Pengusaha konstruksi Rudi Prabowo mengaku bisa menerima besaran tarif tol yang ditetapkan pemerintah. Pengusaha konstruksi ini menilai jalan tol masih lebih ekonomis dibandingkan arteri. “Karena pada dasarnya jalan di Kaltim ini kan bekas logging yang dibuat menjadi jalan raya. Sehingga tidak memperhatikan kenyamanan. Saya kira jalan tol lebih safety (aman), nyaman dan ekonomis,” kata Ketua Kadin Balikpapan versi Edy Ganefo ini.    

Rudi menambahkan, jalan tol lebih ekonomis dengan memperhitungkan keamanan, kenyamanan dan ketahanan spare part kendaraan. “Bayangkan saja kalau kendaraan yang mengangkut logistik melintasi Bukit Soeharto, pasti lebih berisiko. Dengan tarif yang ditetapkan sekarang, saya kira make sense,” imbuhnya.  

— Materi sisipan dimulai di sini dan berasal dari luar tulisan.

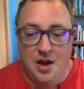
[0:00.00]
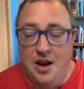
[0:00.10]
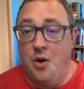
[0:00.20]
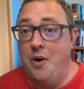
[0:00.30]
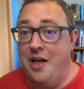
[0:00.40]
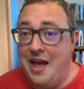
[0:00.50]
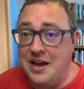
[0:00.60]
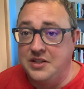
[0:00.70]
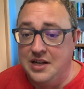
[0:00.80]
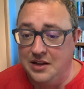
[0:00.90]
Now, while I
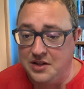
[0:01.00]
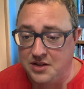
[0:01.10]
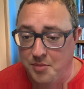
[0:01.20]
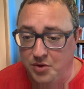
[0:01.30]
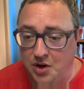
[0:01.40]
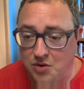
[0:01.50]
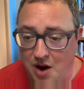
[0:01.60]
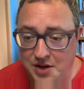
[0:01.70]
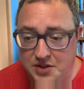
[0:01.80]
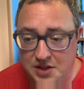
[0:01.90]
accidentally stumbled
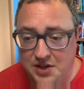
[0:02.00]
across this,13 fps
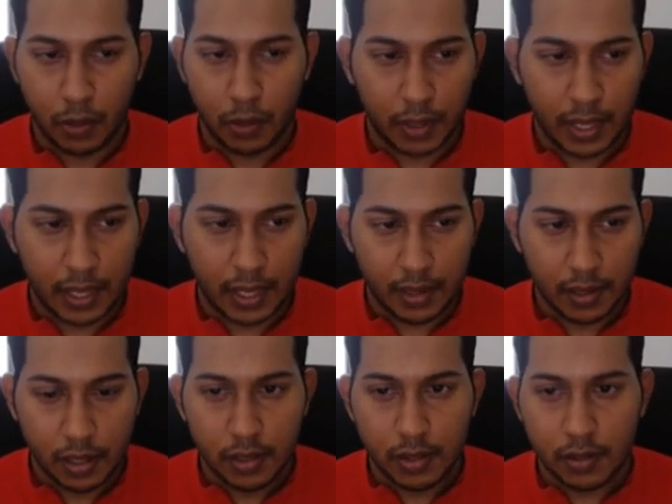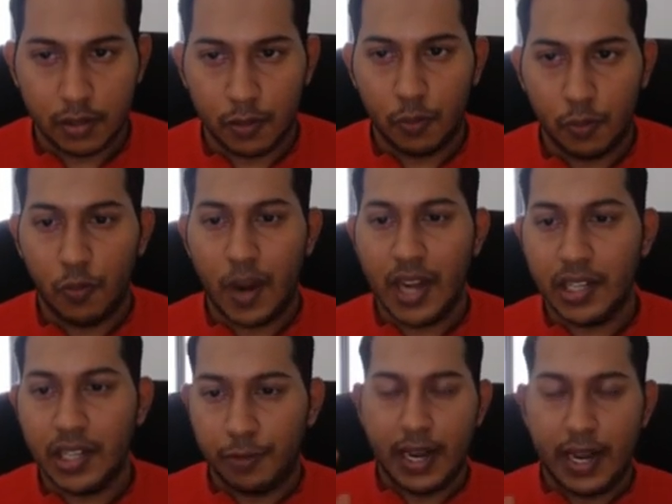Okay, so
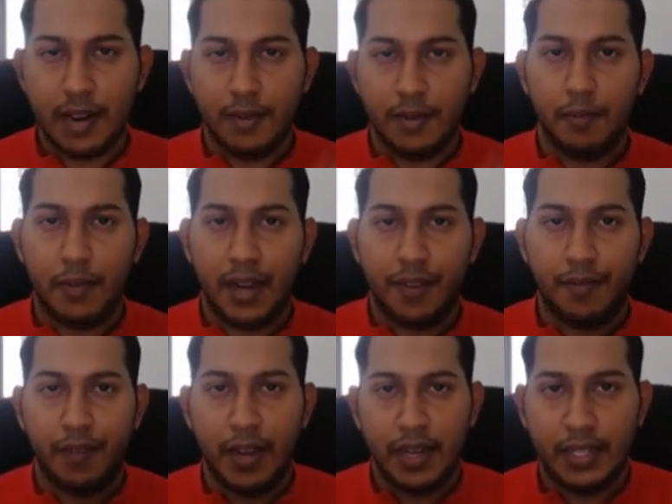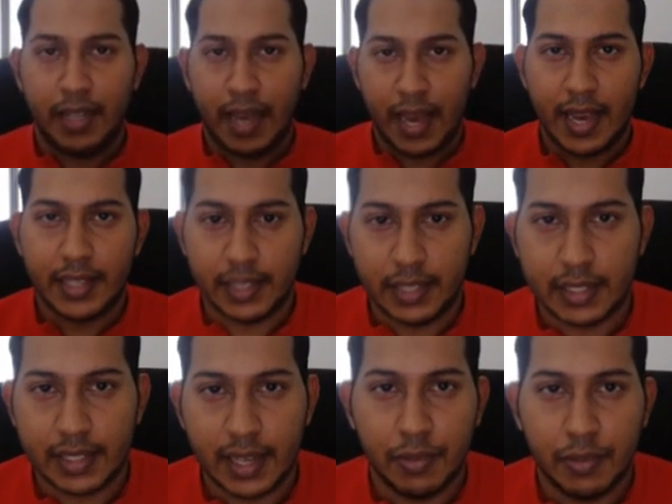once we're done by finding the
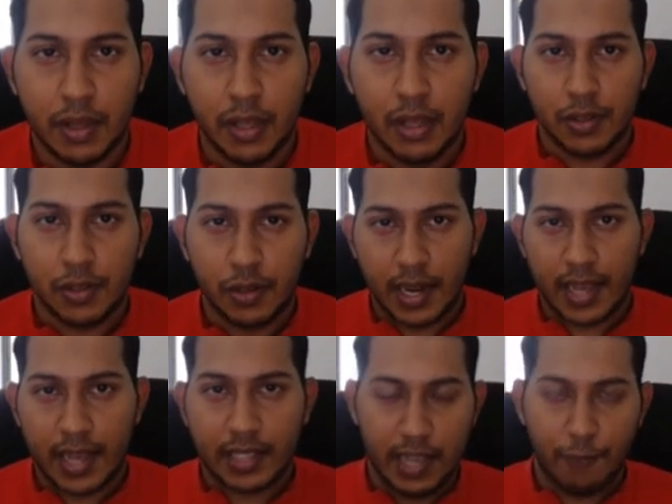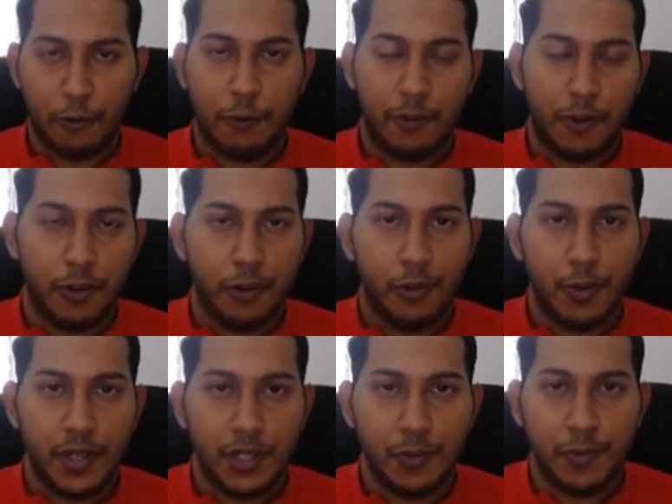x-intercept, so the next step what we're going to do
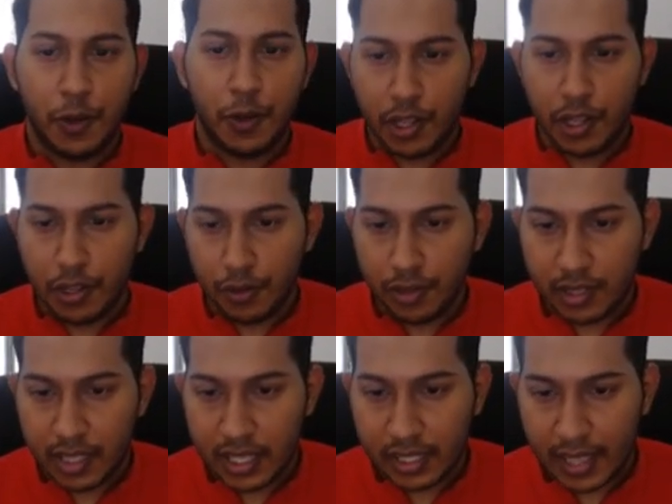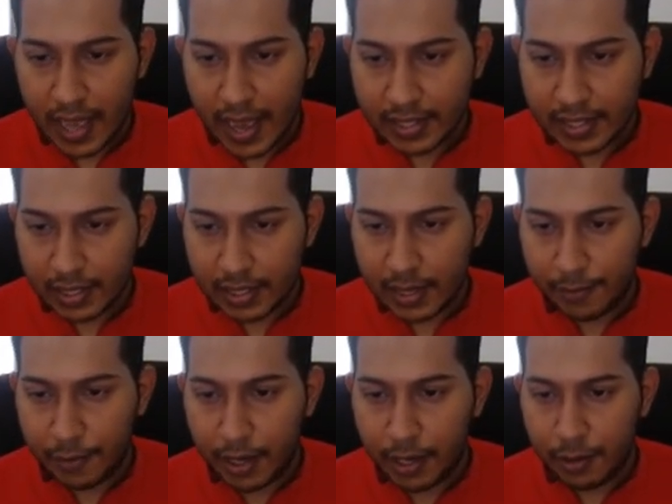is we're going to use this
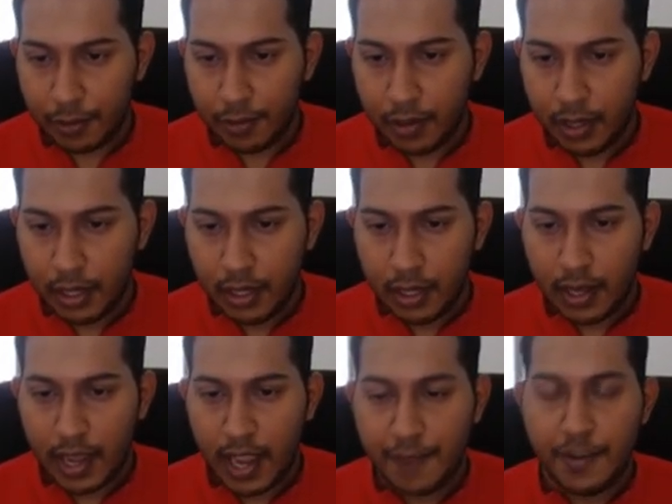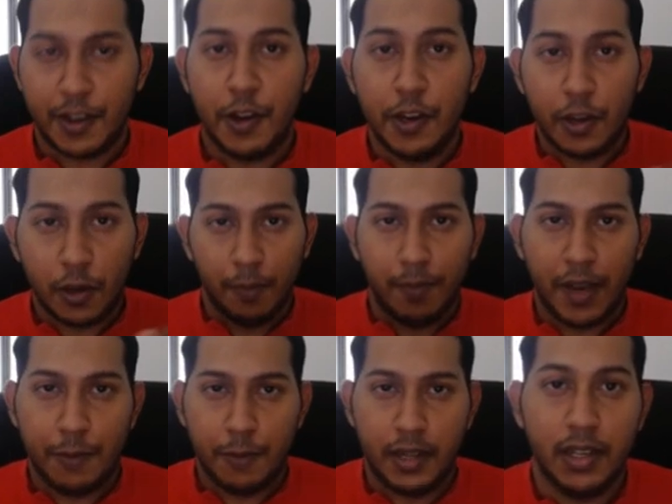x-intercept value and we're going to
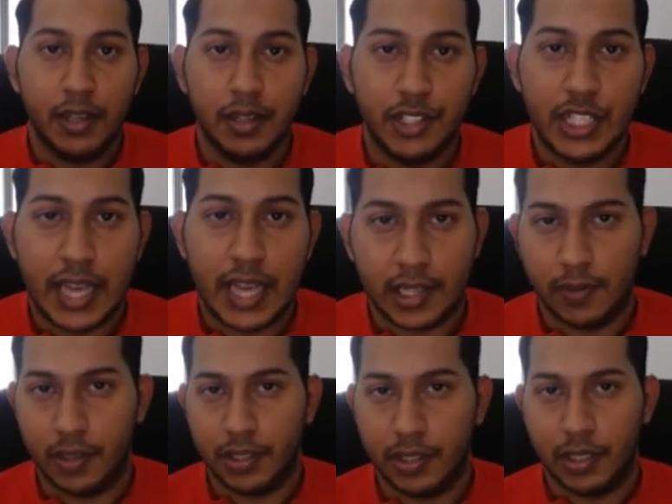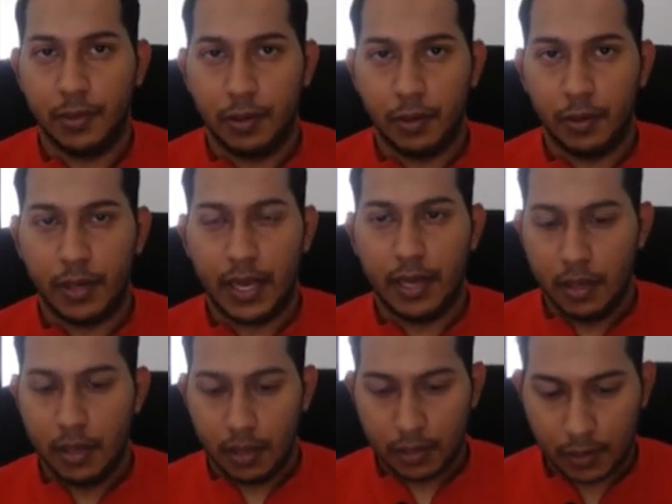compare with the gx function. Okay,
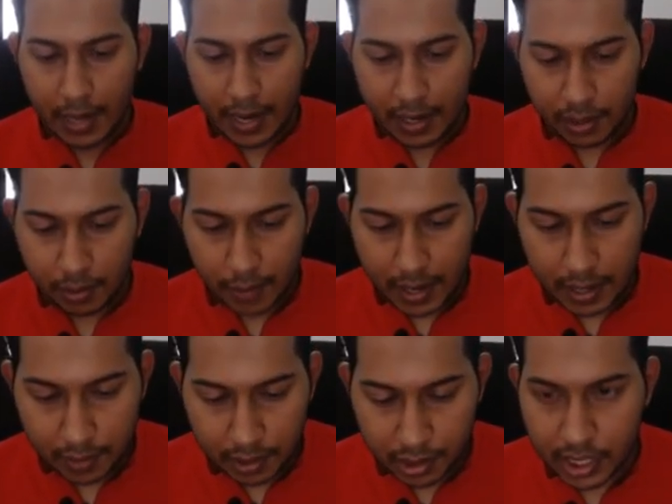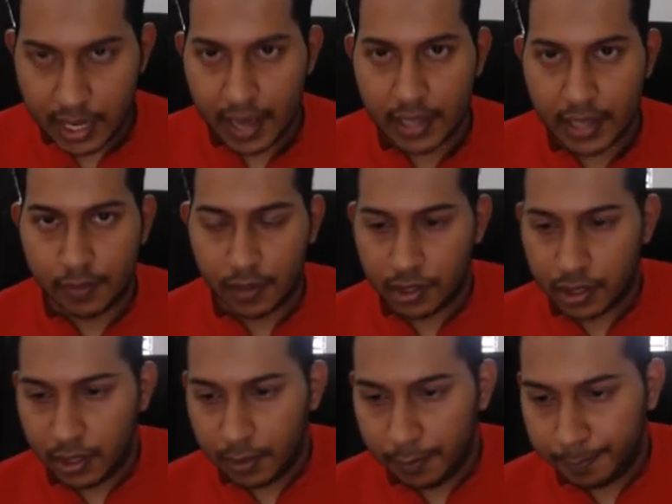so let us write down the gx function.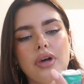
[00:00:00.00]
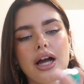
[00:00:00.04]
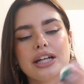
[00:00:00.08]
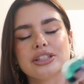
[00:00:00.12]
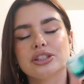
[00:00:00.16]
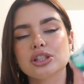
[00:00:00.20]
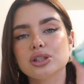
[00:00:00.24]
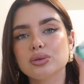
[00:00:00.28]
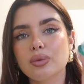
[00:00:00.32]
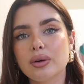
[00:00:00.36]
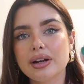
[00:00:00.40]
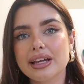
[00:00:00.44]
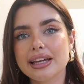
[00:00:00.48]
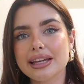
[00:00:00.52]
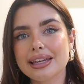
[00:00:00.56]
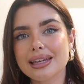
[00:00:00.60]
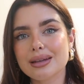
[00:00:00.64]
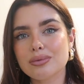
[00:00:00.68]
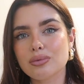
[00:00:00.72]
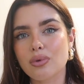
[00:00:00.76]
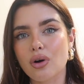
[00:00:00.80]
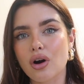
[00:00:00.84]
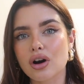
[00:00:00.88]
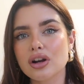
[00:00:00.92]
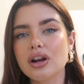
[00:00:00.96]
I just want to
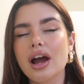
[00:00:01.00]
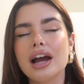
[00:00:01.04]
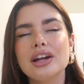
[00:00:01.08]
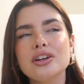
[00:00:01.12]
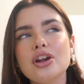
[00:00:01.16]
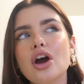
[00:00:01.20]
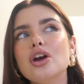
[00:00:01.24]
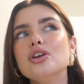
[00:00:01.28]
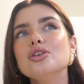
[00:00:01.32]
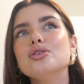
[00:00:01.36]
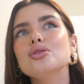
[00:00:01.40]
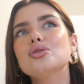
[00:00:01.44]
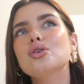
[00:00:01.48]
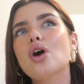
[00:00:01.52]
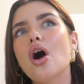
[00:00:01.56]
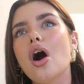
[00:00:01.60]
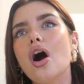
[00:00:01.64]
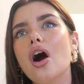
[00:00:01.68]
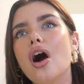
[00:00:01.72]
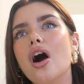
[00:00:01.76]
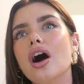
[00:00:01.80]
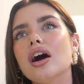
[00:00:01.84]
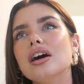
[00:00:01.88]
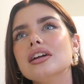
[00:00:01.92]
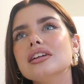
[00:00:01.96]
eat one. I know you
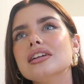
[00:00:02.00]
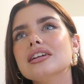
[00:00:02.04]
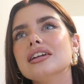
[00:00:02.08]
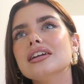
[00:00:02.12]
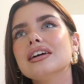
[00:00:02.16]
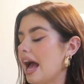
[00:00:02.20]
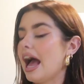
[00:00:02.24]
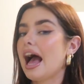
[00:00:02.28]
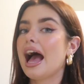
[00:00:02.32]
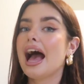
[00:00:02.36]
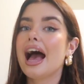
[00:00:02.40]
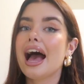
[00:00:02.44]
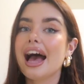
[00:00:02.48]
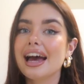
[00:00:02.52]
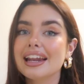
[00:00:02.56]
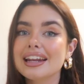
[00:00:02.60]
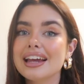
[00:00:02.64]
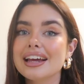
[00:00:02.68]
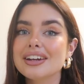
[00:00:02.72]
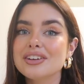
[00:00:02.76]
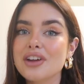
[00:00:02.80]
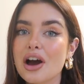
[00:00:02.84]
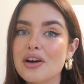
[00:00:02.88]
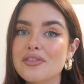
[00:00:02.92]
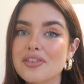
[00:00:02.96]
can't.
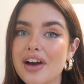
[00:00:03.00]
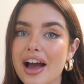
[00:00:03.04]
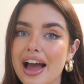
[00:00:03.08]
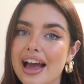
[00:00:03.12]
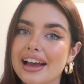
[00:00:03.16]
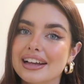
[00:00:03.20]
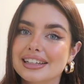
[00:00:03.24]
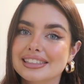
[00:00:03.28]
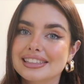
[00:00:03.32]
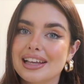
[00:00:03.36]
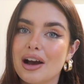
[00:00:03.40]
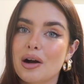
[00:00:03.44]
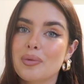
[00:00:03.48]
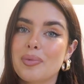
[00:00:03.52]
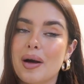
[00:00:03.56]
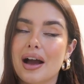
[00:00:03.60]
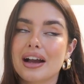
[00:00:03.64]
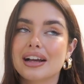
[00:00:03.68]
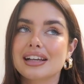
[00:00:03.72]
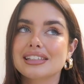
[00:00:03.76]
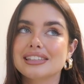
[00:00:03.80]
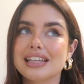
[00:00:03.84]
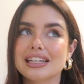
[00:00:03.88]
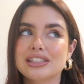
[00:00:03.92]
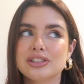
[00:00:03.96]
And another XL
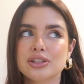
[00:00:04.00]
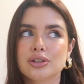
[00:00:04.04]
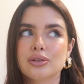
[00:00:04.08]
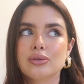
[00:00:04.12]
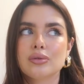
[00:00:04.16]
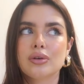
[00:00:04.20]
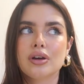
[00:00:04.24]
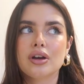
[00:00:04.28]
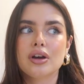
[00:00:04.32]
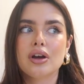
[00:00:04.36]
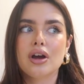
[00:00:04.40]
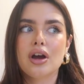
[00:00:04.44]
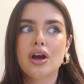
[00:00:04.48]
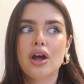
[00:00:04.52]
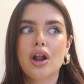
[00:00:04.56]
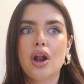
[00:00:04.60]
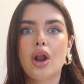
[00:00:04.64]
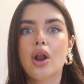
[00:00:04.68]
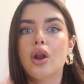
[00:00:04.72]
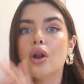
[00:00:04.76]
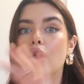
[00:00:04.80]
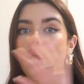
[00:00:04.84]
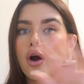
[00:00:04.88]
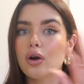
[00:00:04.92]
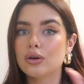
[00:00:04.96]
pack because they do
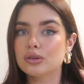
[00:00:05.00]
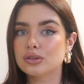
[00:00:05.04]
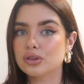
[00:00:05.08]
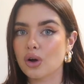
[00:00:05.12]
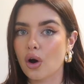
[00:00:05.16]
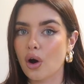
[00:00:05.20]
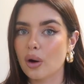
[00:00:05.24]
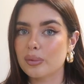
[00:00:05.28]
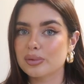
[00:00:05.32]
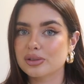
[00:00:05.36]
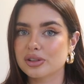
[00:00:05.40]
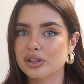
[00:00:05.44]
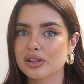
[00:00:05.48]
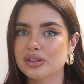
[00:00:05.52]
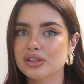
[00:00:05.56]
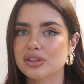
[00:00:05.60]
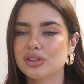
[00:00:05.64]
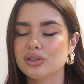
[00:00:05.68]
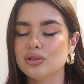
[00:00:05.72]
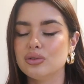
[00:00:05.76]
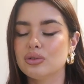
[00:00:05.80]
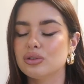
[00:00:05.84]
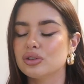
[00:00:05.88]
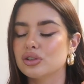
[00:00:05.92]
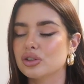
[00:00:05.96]
loads of options,
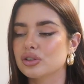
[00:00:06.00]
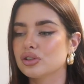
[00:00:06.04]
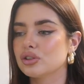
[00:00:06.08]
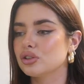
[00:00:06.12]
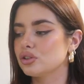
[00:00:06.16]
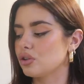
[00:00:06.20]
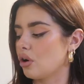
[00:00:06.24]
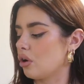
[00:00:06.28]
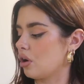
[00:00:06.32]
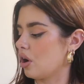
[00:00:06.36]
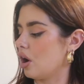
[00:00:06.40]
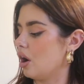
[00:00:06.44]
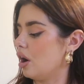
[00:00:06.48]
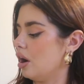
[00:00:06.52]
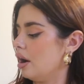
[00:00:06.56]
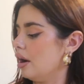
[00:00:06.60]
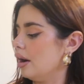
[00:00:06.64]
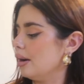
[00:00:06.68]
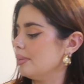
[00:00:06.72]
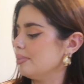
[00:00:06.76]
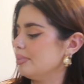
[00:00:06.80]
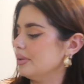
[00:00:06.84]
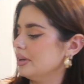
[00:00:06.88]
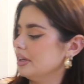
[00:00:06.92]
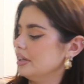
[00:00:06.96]
so you can just stock
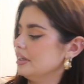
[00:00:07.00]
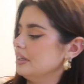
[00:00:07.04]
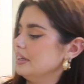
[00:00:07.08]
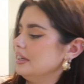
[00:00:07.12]
up.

Investasi jalan tol, menurut Rudi memang sangat tinggi. Oleh karena itu, dia menganggap wajar besaran tarif yang ditetapkan saaat ini. Apalagi, kata dia, orang yang melintas di jalan tol pertama di Kalimantan ini tidak sebanyak di Jawa. “Nah, nanti kalau sudah mulai ramai, harus diturunkan pelan-pelan (tarifnya),” kata Rudi.

Meski begitu, ia berharap pengelola jalan tol untuk meningkatkan fasilitas. Seperti area istirahat, rambu-rambu jalan, penerangan sampai pelindung keamanan sisi jalan. Ia juga berharap pemerintah memperbaiki kualitas jalan arteri yang menghubungkan ke jalan tol.   

Sementara Ketua Apindo Kaltim, Slamet Brotosiswoyo menekankan pentingnya memperhitungkan kemampuan masyarakat dan kondisi perekonomian saat ini.  “Kalau harganya mahal, masyarakat nggak mau melintasi di situ. Yang rugi siapa?” katanya. Kalau sudah begitu, “Jalan tol ini dibangun untuk apa? Buat siapa?” lanjutnya. Kalau dibangun untuk masyarakat Kaltim, saat ini mereka cenderung menghindari jalan berbayar itu.  “Lalu buat siapa?”